British International Development Secretary Clare Short said on Sunday that she can not support an all-out war against Iraq.
In an interview with the ITV Television's Sunday program, Shortsaid there must not be another war in which innocent Iraqis are killed.
"We cannot have another Gulf War. We cannot have the people of Iraq suffering again. They have suffered too much. That would be wrong," Short said.
Short is the second minister to express her concern after the Leader of the Commons, Robin Cook, said he could not support military action unauthorized by the United Nations.
"We have to find a way of enforcing, quite rightly, UN resolutions," she said.

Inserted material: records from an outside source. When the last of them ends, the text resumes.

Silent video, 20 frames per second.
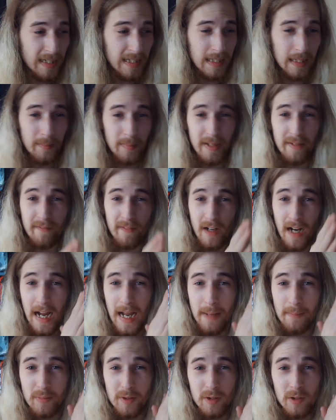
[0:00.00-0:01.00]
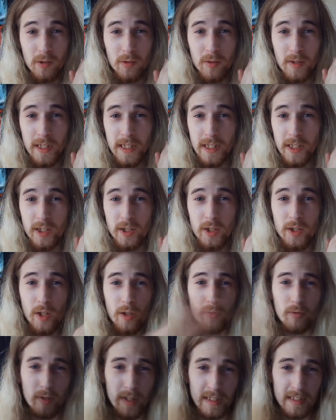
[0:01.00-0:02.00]
limit for absolutely no
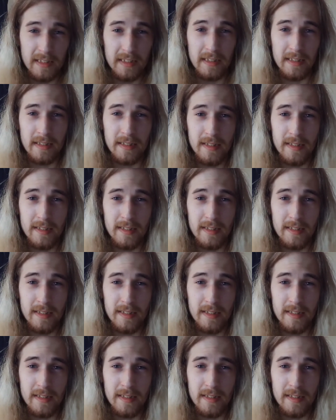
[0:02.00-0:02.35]
reason.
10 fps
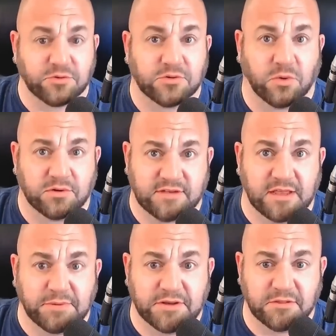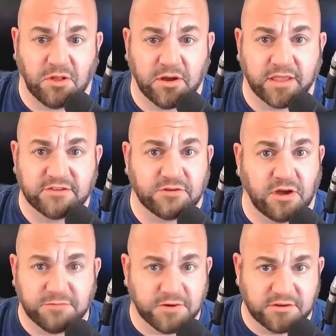or, or type in your logging
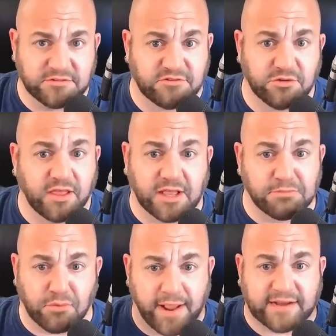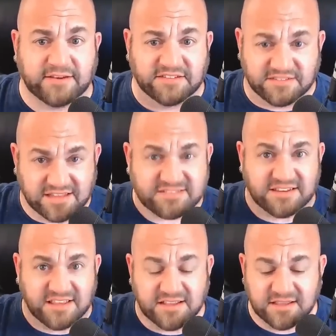software and just do like a practice
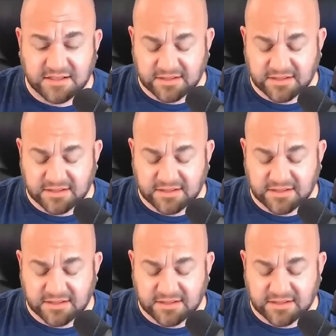listening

"We should be ready to impose the will of the United Nations on them if they don't cooperate, but not by hurting the people of Iraq," said Short.

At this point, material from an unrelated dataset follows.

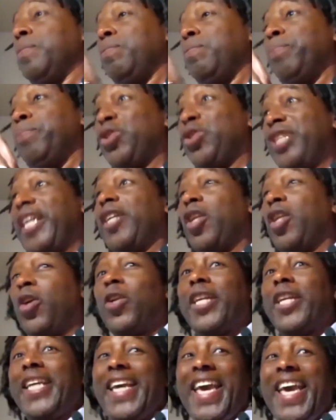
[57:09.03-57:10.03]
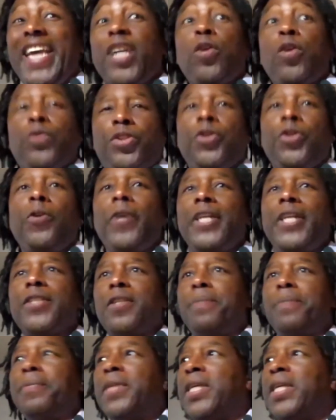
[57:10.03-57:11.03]
particularly
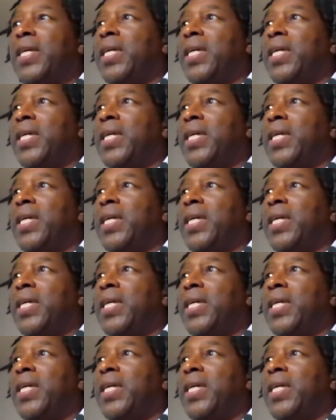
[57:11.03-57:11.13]
ecotourism.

"We have to find a way of making Saddam Hussein know he's got to obey the UN. We know that he has in the past played games with the UN enormously. We've got to have remedies that will hit him and the elite and not the people, and I think we need more thinking about that," said the minister.

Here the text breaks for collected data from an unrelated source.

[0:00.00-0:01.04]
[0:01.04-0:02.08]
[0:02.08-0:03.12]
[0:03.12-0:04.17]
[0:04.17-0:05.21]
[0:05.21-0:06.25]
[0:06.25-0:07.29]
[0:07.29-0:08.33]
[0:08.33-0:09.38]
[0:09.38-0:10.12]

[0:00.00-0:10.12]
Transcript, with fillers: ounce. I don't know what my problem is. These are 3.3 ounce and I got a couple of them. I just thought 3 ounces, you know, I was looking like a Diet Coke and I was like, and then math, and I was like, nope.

Earlier, a general who commanded the British 7th Armored Brigade in the Gulf War said a military invasion of Iraq would be "totally unjustified".
Major General Patrick Cordingley told The Sunday Telegraph that he believed Iraq posed no imminent threat to Britain or its interests and that "the case for war has not yet been made by the politicians".
Blair's cabinet is scheduled to meet on Monday afternoon, the day before Parliament is recalled. The ministers will be briefed on the contents of the British dossier said to contain compelling evidence of how Iraqi leader Saddam Hussein has continued to develop weapons of mass destruction.